PROBLEM DESCRIPTION:
Reproduce all of the entries below exactly, without images.

[Stored items]
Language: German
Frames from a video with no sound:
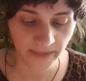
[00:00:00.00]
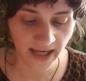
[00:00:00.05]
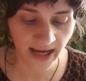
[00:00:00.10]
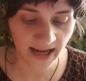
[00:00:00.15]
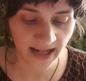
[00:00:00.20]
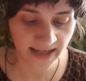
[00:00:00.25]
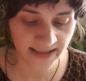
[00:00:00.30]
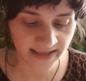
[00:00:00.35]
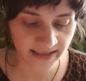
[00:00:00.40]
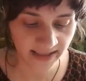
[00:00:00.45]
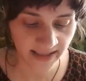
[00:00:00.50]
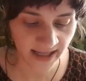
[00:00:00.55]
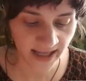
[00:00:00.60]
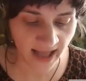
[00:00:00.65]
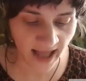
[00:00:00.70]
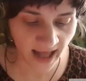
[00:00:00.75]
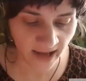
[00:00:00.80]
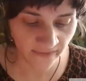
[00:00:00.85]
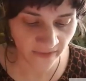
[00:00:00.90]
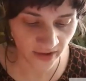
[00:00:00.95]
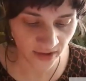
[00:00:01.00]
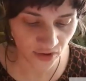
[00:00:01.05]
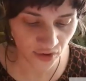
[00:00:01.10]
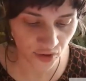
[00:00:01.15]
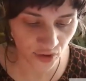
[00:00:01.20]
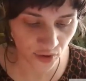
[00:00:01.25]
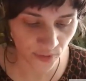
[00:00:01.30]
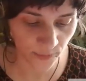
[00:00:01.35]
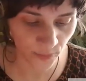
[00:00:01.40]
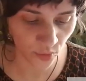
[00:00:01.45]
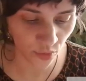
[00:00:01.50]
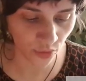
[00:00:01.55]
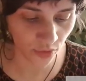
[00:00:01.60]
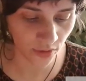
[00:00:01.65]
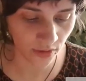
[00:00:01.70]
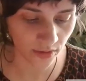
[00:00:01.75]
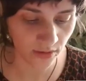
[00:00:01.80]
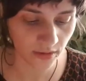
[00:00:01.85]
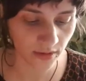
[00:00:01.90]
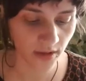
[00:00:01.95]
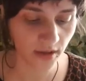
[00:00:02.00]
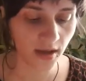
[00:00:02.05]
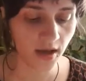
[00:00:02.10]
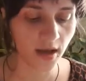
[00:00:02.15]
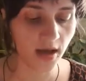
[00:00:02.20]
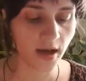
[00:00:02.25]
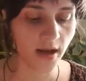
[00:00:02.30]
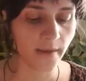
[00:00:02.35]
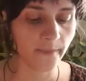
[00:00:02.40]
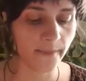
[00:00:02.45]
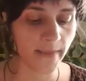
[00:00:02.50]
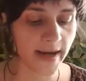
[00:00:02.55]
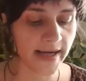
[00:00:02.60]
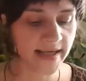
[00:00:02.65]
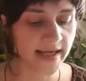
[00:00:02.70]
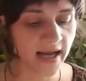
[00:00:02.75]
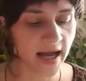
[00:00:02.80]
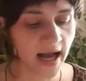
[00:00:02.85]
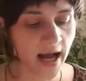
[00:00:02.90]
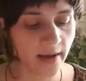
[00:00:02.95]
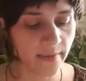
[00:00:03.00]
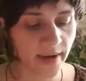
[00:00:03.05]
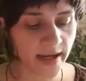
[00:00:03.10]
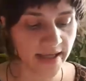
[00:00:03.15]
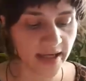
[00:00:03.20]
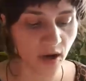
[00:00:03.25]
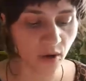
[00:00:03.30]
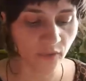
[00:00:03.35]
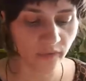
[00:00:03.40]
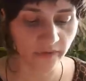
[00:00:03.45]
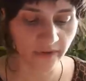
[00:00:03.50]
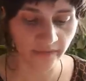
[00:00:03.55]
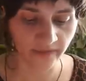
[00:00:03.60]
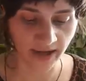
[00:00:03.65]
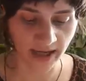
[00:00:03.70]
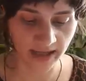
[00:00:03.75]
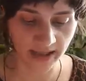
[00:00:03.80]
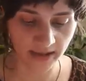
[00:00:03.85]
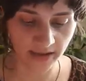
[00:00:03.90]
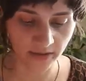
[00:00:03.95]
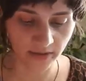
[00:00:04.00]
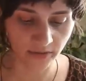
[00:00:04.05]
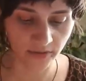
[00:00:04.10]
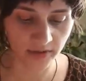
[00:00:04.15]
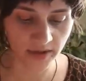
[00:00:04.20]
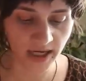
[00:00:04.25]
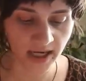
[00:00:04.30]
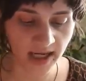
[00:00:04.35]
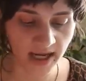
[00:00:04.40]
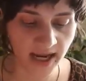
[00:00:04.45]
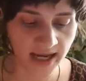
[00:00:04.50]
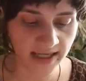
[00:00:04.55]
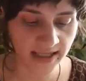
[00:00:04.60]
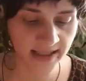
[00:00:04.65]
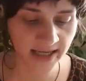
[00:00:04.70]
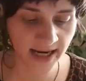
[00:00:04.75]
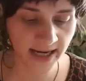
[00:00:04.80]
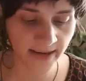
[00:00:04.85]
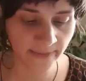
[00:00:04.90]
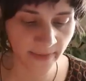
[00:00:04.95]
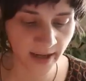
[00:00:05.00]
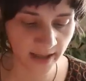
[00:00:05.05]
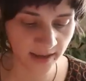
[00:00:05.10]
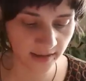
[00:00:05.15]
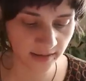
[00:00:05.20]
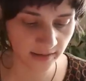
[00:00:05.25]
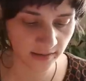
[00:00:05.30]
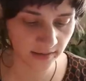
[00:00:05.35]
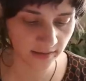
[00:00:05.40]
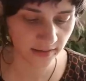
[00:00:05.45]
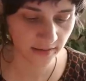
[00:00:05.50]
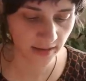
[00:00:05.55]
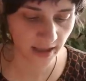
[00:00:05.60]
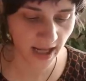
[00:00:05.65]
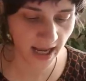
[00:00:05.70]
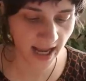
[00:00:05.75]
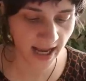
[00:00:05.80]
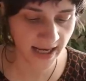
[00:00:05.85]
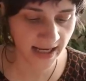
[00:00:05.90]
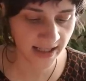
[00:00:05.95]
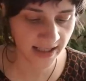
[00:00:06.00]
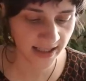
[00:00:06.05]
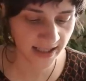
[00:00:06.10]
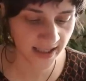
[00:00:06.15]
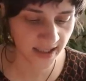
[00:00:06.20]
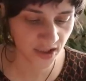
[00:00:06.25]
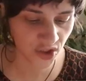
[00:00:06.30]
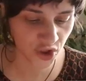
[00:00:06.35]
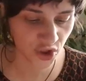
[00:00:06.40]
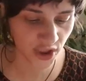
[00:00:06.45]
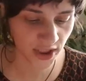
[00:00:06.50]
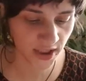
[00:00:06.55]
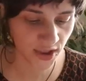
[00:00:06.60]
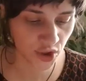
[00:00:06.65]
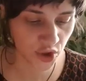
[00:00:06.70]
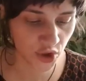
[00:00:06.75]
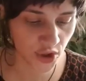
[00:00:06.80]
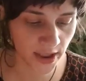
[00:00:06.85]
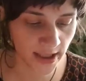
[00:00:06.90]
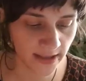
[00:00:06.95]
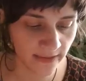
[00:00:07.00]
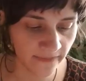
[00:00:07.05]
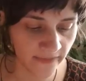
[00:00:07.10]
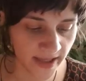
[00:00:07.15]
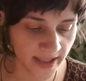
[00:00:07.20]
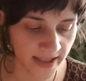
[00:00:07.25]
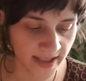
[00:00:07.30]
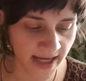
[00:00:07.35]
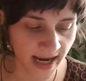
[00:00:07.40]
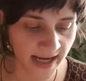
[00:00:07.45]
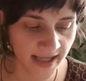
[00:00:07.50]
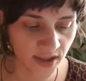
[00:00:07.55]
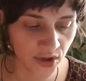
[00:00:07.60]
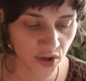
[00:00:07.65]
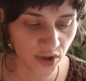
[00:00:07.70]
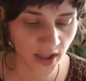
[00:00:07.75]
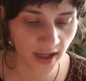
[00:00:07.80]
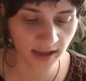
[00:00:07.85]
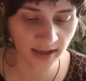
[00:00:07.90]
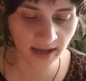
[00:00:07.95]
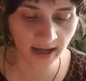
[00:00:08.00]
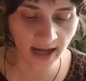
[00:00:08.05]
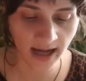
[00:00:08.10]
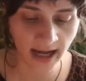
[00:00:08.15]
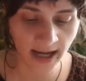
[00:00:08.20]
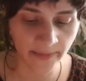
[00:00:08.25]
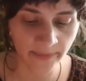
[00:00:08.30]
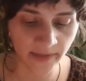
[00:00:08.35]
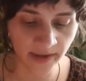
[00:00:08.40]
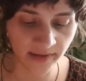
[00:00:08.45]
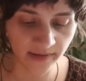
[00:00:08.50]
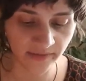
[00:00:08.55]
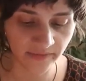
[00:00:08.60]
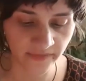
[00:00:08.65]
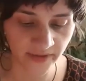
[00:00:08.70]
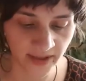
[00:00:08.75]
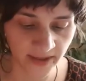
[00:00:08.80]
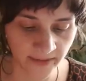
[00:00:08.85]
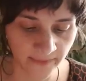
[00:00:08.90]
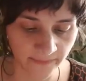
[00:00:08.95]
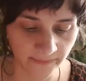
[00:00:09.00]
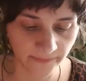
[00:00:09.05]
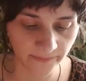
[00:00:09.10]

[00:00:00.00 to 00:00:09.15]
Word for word: Der alte herwerksche Spruch Mann der Arbeit aufgewacht und erkenne deine Macht. Alle Räder stehen still, wenn dein starker Arm es will.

ANSWER SPACE:
Language: German
Frames from a video with no sound:
[00:00:00.00]
[00:00:00.05]
[00:00:00.10]
[00:00:00.15]
[00:00:00.20]
[00:00:00.25]
[00:00:00.30]
[00:00:00.35]
[00:00:00.40]
[00:00:00.45]
[00:00:00.50]
[00:00:00.55]
[00:00:00.60]
[00:00:00.65]
[00:00:00.70]
[00:00:00.75]
[00:00:00.80]
[00:00:00.85]
[00:00:00.90]
[00:00:00.95]
[00:00:01.00]
[00:00:01.05]
[00:00:01.10]
[00:00:01.15]
[00:00:01.20]
[00:00:01.25]
[00:00:01.30]
[00:00:01.35]
[00:00:01.40]
[00:00:01.45]
[00:00:01.50]
[00:00:01.55]
[00:00:01.60]
[00:00:01.65]
[00:00:01.70]
[00:00:01.75]
[00:00:01.80]
[00:00:01.85]
[00:00:01.90]
[00:00:01.95]
[00:00:02.00]
[00:00:02.05]
[00:00:02.10]
[00:00:02.15]
[00:00:02.20]
[00:00:02.25]
[00:00:02.30]
[00:00:02.35]
[00:00:02.40]
[00:00:02.45]
[00:00:02.50]
[00:00:02.55]
[00:00:02.60]
[00:00:02.65]
[00:00:02.70]
[00:00:02.75]
[00:00:02.80]
[00:00:02.85]
[00:00:02.90]
[00:00:02.95]
[00:00:03.00]
[00:00:03.05]
[00:00:03.10]
[00:00:03.15]
[00:00:03.20]
[00:00:03.25]
[00:00:03.30]
[00:00:03.35]
[00:00:03.40]
[00:00:03.45]
[00:00:03.50]
[00:00:03.55]
[00:00:03.60]
[00:00:03.65]
[00:00:03.70]
[00:00:03.75]
[00:00:03.80]
[00:00:03.85]
[00:00:03.90]
[00:00:03.95]
[00:00:04.00]
[00:00:04.05]
[00:00:04.10]
[00:00:04.15]
[00:00:04.20]
[00:00:04.25]
[00:00:04.30]
[00:00:04.35]
[00:00:04.40]
[00:00:04.45]
[00:00:04.50]
[00:00:04.55]
[00:00:04.60]
[00:00:04.65]
[00:00:04.70]
[00:00:04.75]
[00:00:04.80]
[00:00:04.85]
[00:00:04.90]
[00:00:04.95]
[00:00:05.00]
[00:00:05.05]
[00:00:05.10]
[00:00:05.15]
[00:00:05.20]
[00:00:05.25]
[00:00:05.30]
[00:00:05.35]
[00:00:05.40]
[00:00:05.45]
[00:00:05.50]
[00:00:05.55]
[00:00:05.60]
[00:00:05.65]
[00:00:05.70]
[00:00:05.75]
[00:00:05.80]
[00:00:05.85]
[00:00:05.90]
[00:00:05.95]
[00:00:06.00]
[00:00:06.05]
[00:00:06.10]
[00:00:06.15]
[00:00:06.20]
[00:00:06.25]
[00:00:06.30]
[00:00:06.35]
[00:00:06.40]
[00:00:06.45]
[00:00:06.50]
[00:00:06.55]
[00:00:06.60]
[00:00:06.65]
[00:00:06.70]
[00:00:06.75]
[00:00:06.80]
[00:00:06.85]
[00:00:06.90]
[00:00:06.95]
[00:00:07.00]
[00:00:07.05]
[00:00:07.10]
[00:00:07.15]
[00:00:07.20]
[00:00:07.25]
[00:00:07.30]
[00:00:07.35]
[00:00:07.40]
[00:00:07.45]
[00:00:07.50]
[00:00:07.55]
[00:00:07.60]
[00:00:07.65]
[00:00:07.70]
[00:00:07.75]
[00:00:07.80]
[00:00:07.85]
[00:00:07.90]
[00:00:07.95]
[00:00:08.00]
[00:00:08.05]
[00:00:08.10]
[00:00:08.15]
[00:00:08.20]
[00:00:08.25]
[00:00:08.30]
[00:00:08.35]
[00:00:08.40]
[00:00:08.45]
[00:00:08.50]
[00:00:08.55]
[00:00:08.60]
[00:00:08.65]
[00:00:08.70]
[00:00:08.75]
[00:00:08.80]
[00:00:08.85]
[00:00:08.90]
[00:00:08.95]
[00:00:09.00]
[00:00:09.05]
[00:00:09.10]

[00:00:00.00 to 00:00:09.15]
Word for word: Der alte herwerksche Spruch Mann der Arbeit aufgewacht und erkenne deine Macht. Alle Räder stehen still, wenn dein starker Arm es will.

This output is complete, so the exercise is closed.